#### WHAT IS REQUIRED:
Skip the pictures. Copy all the rest of the records down exactly.

#### EXTRACTED INFORMATION:
=== Section Start ===

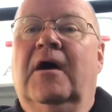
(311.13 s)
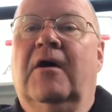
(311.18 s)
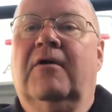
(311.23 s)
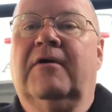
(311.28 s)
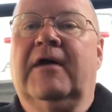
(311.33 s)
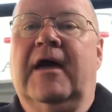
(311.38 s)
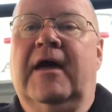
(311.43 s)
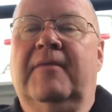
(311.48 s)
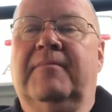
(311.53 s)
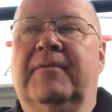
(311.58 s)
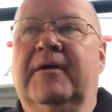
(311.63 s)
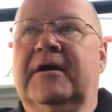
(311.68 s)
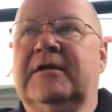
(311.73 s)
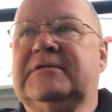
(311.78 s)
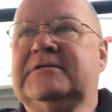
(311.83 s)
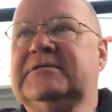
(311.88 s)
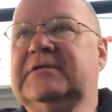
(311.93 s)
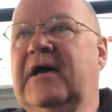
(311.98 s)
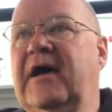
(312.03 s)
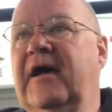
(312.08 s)
Okay,
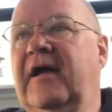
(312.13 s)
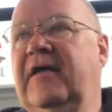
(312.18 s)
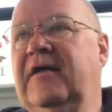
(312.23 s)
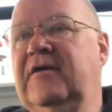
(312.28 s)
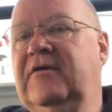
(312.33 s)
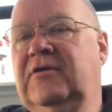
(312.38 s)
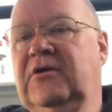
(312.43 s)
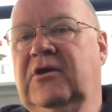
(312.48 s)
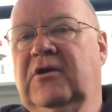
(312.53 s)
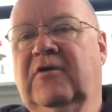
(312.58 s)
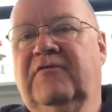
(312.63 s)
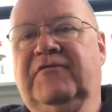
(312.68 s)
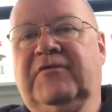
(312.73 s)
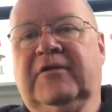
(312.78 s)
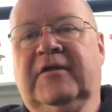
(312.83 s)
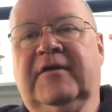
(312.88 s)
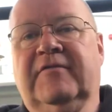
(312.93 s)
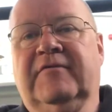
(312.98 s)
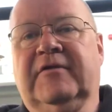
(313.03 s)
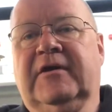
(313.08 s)
but if
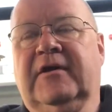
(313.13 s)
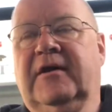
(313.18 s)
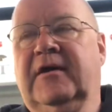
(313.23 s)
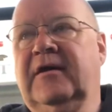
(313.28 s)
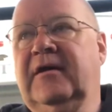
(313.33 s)
you live in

=== Section End ===

#### RESULT OF THIS TASK:
(311.13 s)
(311.18 s)
(311.23 s)
(311.28 s)
(311.33 s)
(311.38 s)
(311.43 s)
(311.48 s)
(311.53 s)
(311.58 s)
(311.63 s)
(311.68 s)
(311.73 s)
(311.78 s)
(311.83 s)
(311.88 s)
(311.93 s)
(311.98 s)
(312.03 s)
(312.08 s)
Okay,
(312.13 s)
(312.18 s)
(312.23 s)
(312.28 s)
(312.33 s)
(312.38 s)
(312.43 s)
(312.48 s)
(312.53 s)
(312.58 s)
(312.63 s)
(312.68 s)
(312.73 s)
(312.78 s)
(312.83 s)
(312.88 s)
(312.93 s)
(312.98 s)
(313.03 s)
(313.08 s)
but if
(313.13 s)
(313.18 s)
(313.23 s)
(313.28 s)
(313.33 s)
you live in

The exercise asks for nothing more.